The following provisions are a material condition of this AGREEMENT and reflect a fair allocation of risk: USER agrees that if the COMPANY violates any provision of this AGREEMENT and company determines that repair or other corrective action is not economically or technically feasible, USERs sole and exclusive remedy will be to cancel this AGREEMENT and associated services, . subject to other provisions governing cancellations.

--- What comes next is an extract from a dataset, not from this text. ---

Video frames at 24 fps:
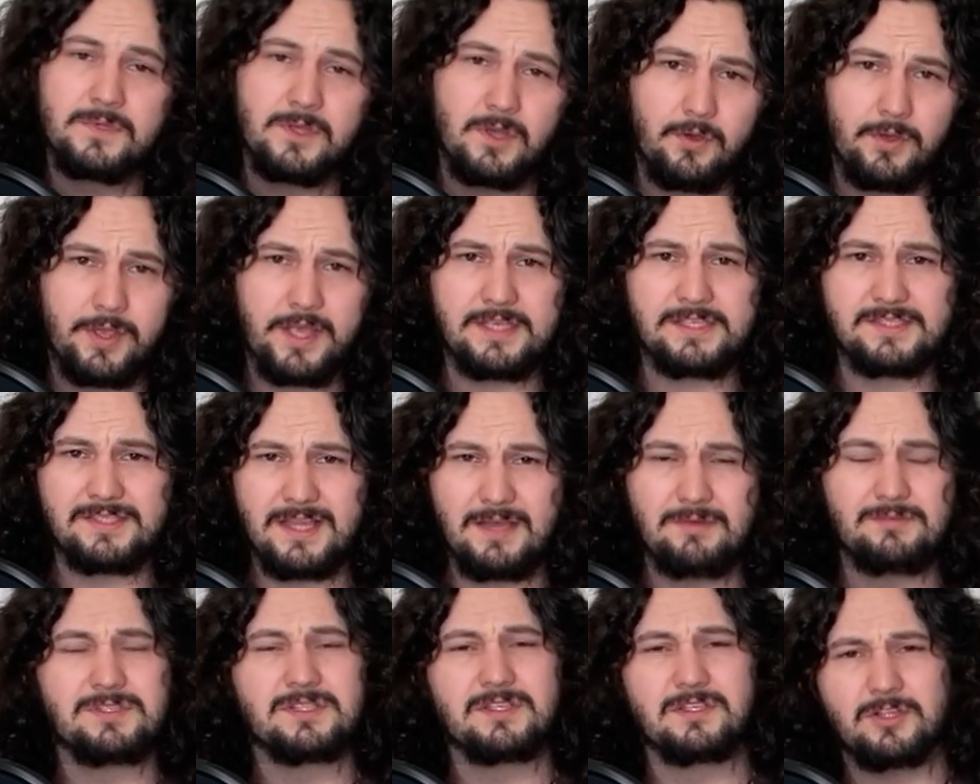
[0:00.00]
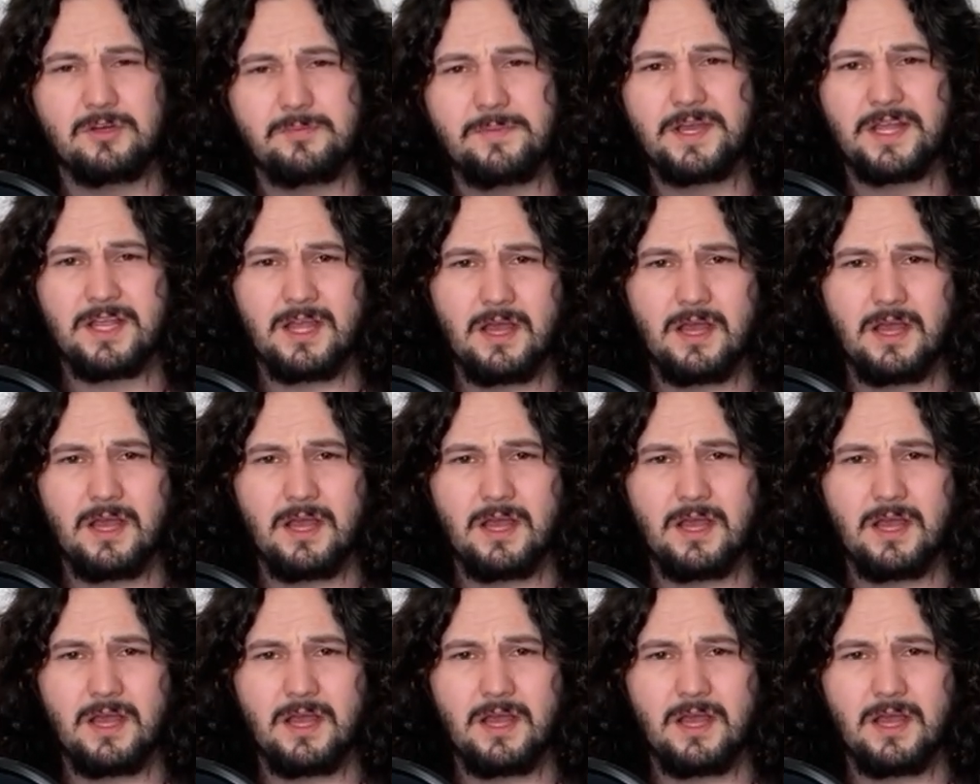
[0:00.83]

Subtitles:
Okay, so that was a little bit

COMPANY represents and warrants that it has the requisite right and legal authority to provide the Product and Services represented on this WEBSITE as contemplated by this AGREEMENT. COMPANY MAKES NO OTHER WARRANTY, EXPRESS OR IMPLIED, WITH RESPECT TO THE PRODUCT OR ANY OTHER CONFIDENTIAL INFORMATION AND ALL OTHER WARRANTIES, WHETHER EXPRESS OR IMPLIED, ARE HEREBY DISCLAIMED, INCLUDING, WITHOUT LIMITATION, THE IMPLIED WARRANTIES OF MERCHANTABILITY AND FITNESS FOR A PARTICULAR PURPOSE. USER expressly warrants that they have the right to engage in this AGREEMENT for use of this WEBSITE and that such use is free from encumbrance that will negatively impact COMPANY. USER agrees to indemnify COMPANY and hold it harmless from all lawsuits, civil and criminal responsibility and legal liability created by the use, misuse or non-use of any content or use of such content including but not limited to providing appropriate legal copyright notices, intellectual property protections and certificates as required for use of the WEBSITE.

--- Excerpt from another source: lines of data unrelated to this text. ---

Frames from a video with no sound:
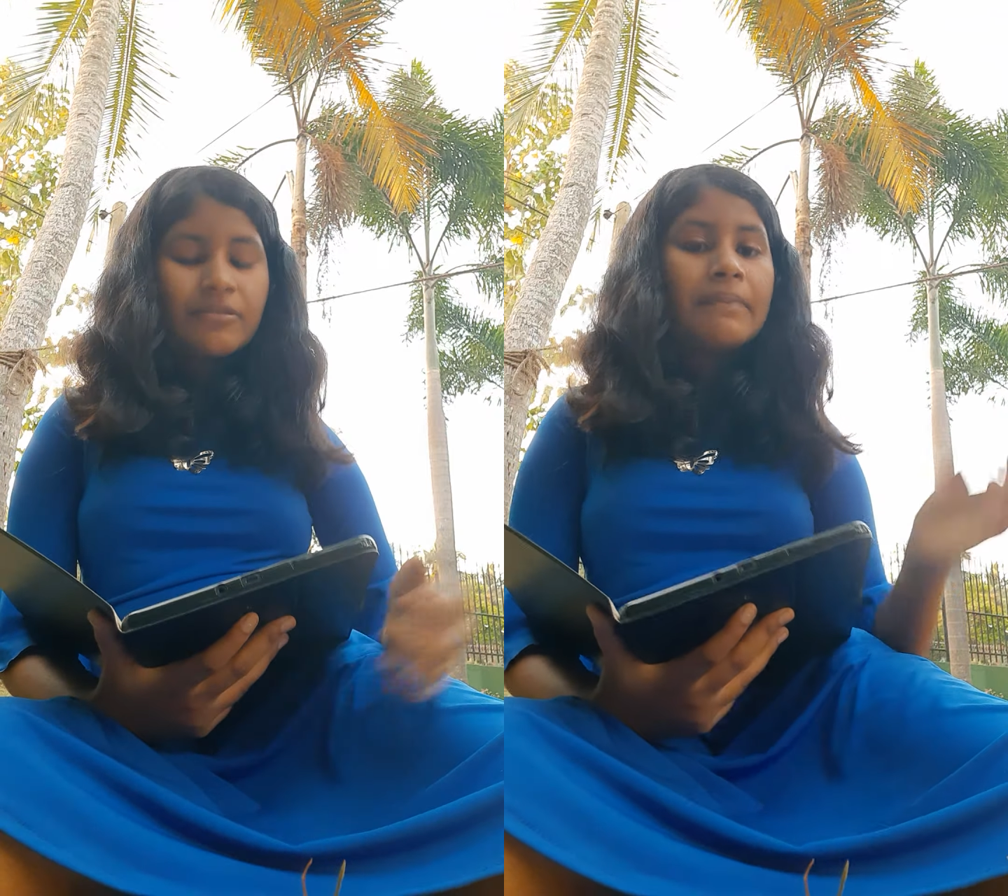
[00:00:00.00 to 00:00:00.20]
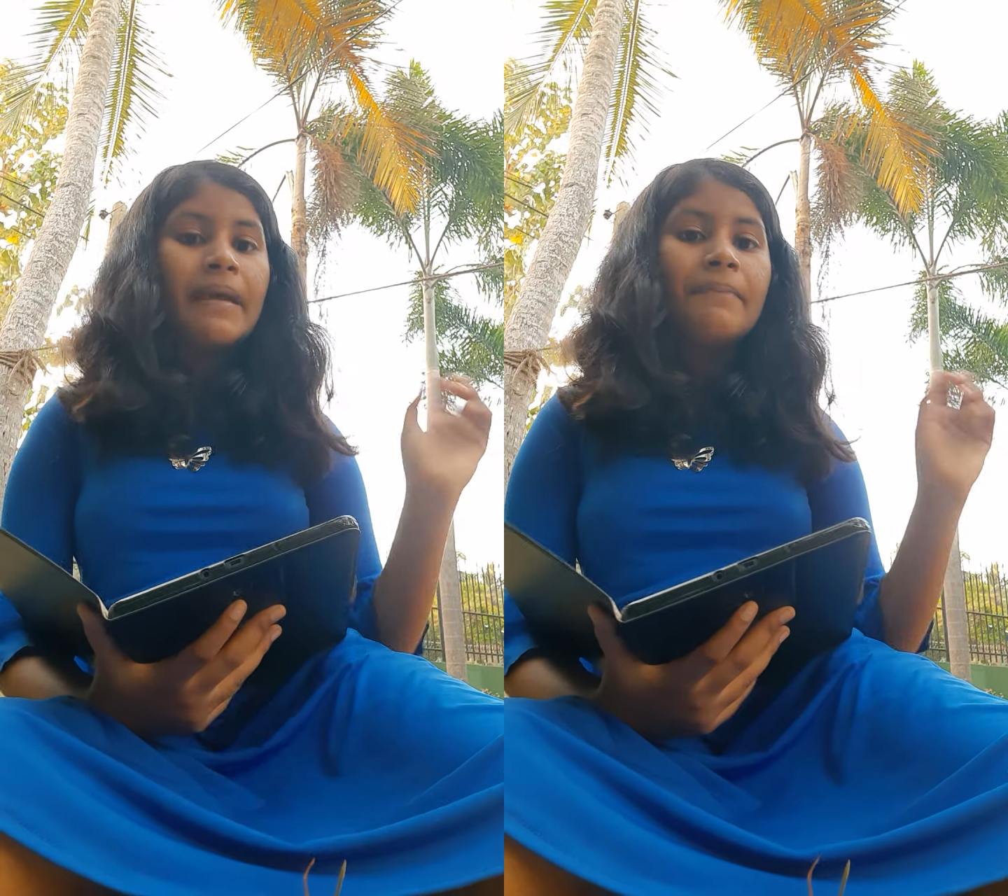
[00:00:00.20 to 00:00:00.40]

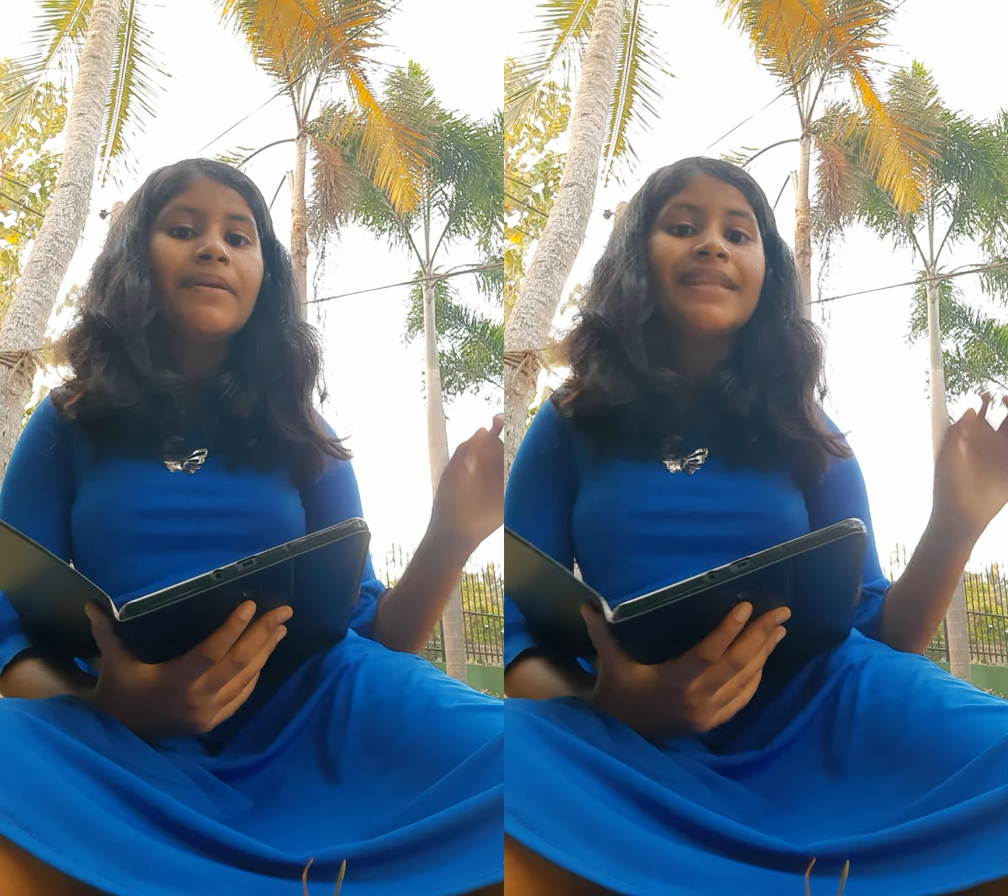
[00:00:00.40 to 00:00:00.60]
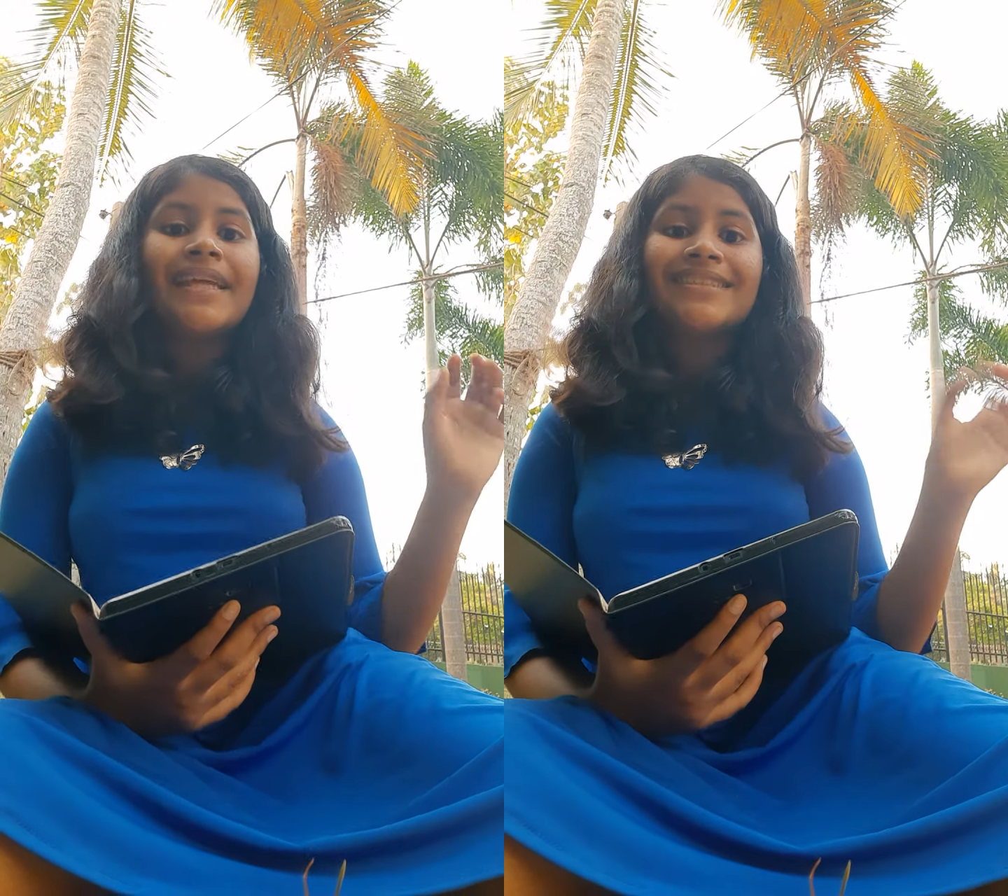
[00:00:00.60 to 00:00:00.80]

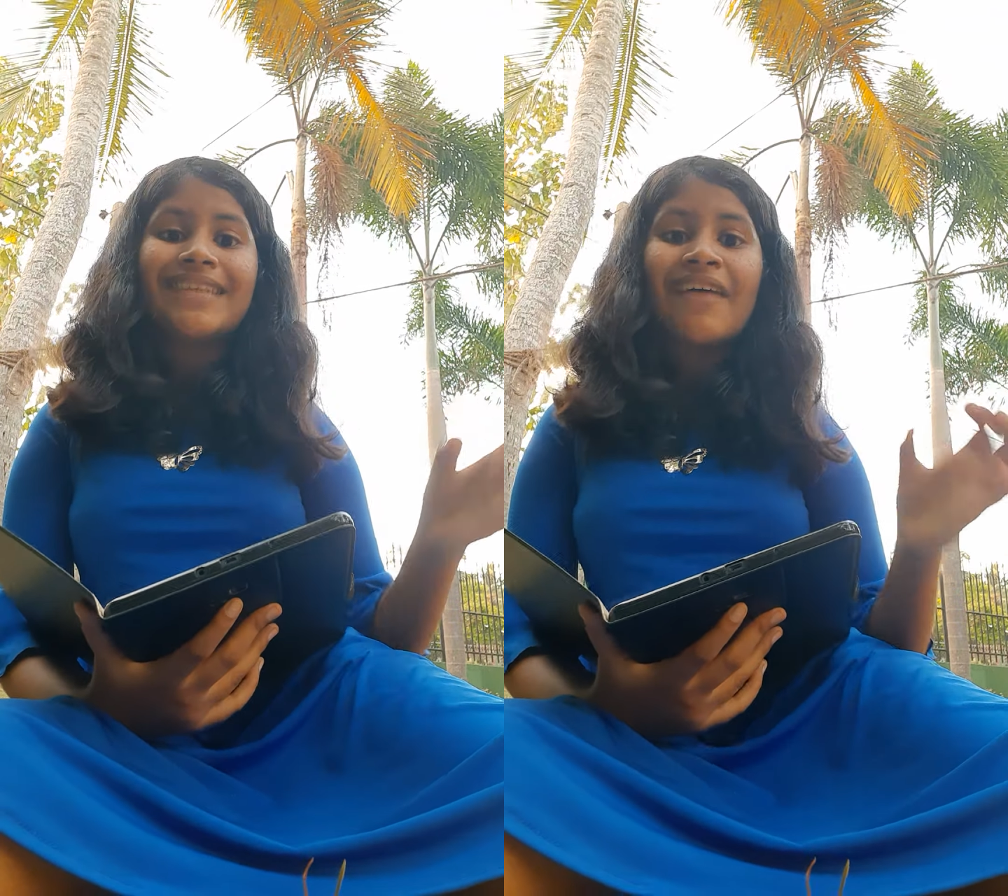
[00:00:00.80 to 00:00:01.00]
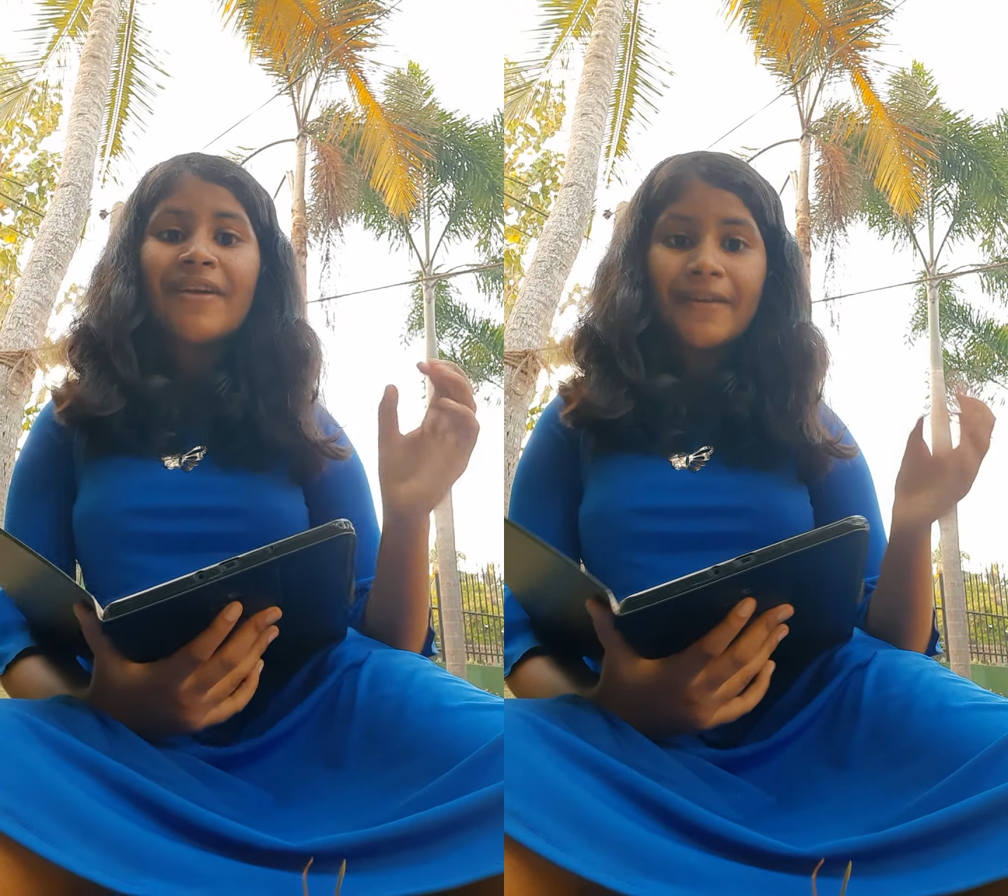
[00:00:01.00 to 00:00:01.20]
remember
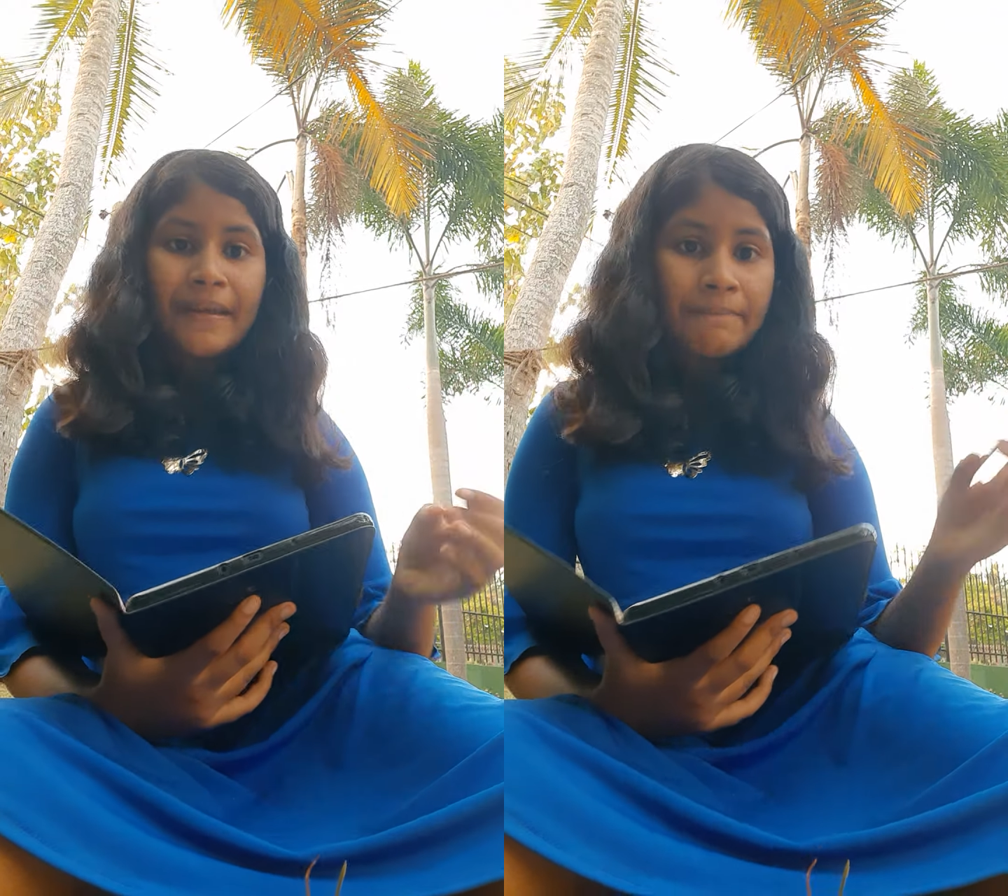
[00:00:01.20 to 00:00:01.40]
these are very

The invalidity or unenforceability of any provision of this AGREEMENT shall not affect the validity or enforceability of any other provision of this AGREEMENT. If a court of competent jurisdiction determines that any restriction in this AGREEMENT is overbroad or unreasonable under the circumstances, such restriction shall be modified or revised by such court to include the maximum reasonable restriction allowed by law. This AGREEMENT constitutes the entire AGREEMENT of the parties hereto concerning the subject matter hereof and supersedes any prior oral or written AGREEMENTs pertaining to the subject matter of this AGREEMENT. This AGREEMENT may not be modified, changed or discharged in whole or in part, except in an AGREEMENT in writing signed by USER and COMPANY. There are no representations or covenants, express or implied, other than those set forth herein. USER’s rights under this AGREEMENT may not be assigned or duties delegated without the COMPANY’s prior written consent and any attempted assignment without such consent shall be void. This AGREEMENT shall be binding upon the parties hereto and their respective heirs, successors and assigns and shall inure to the benefit of the parties hereto and their respective heirs, successors and assigns. Nothing contained herein shall create a joint venture between, or partnership among the parties. No delay or omission by the COMPANY in exercising any right under this AGREEMENT will operate as a waiver of that or any other right.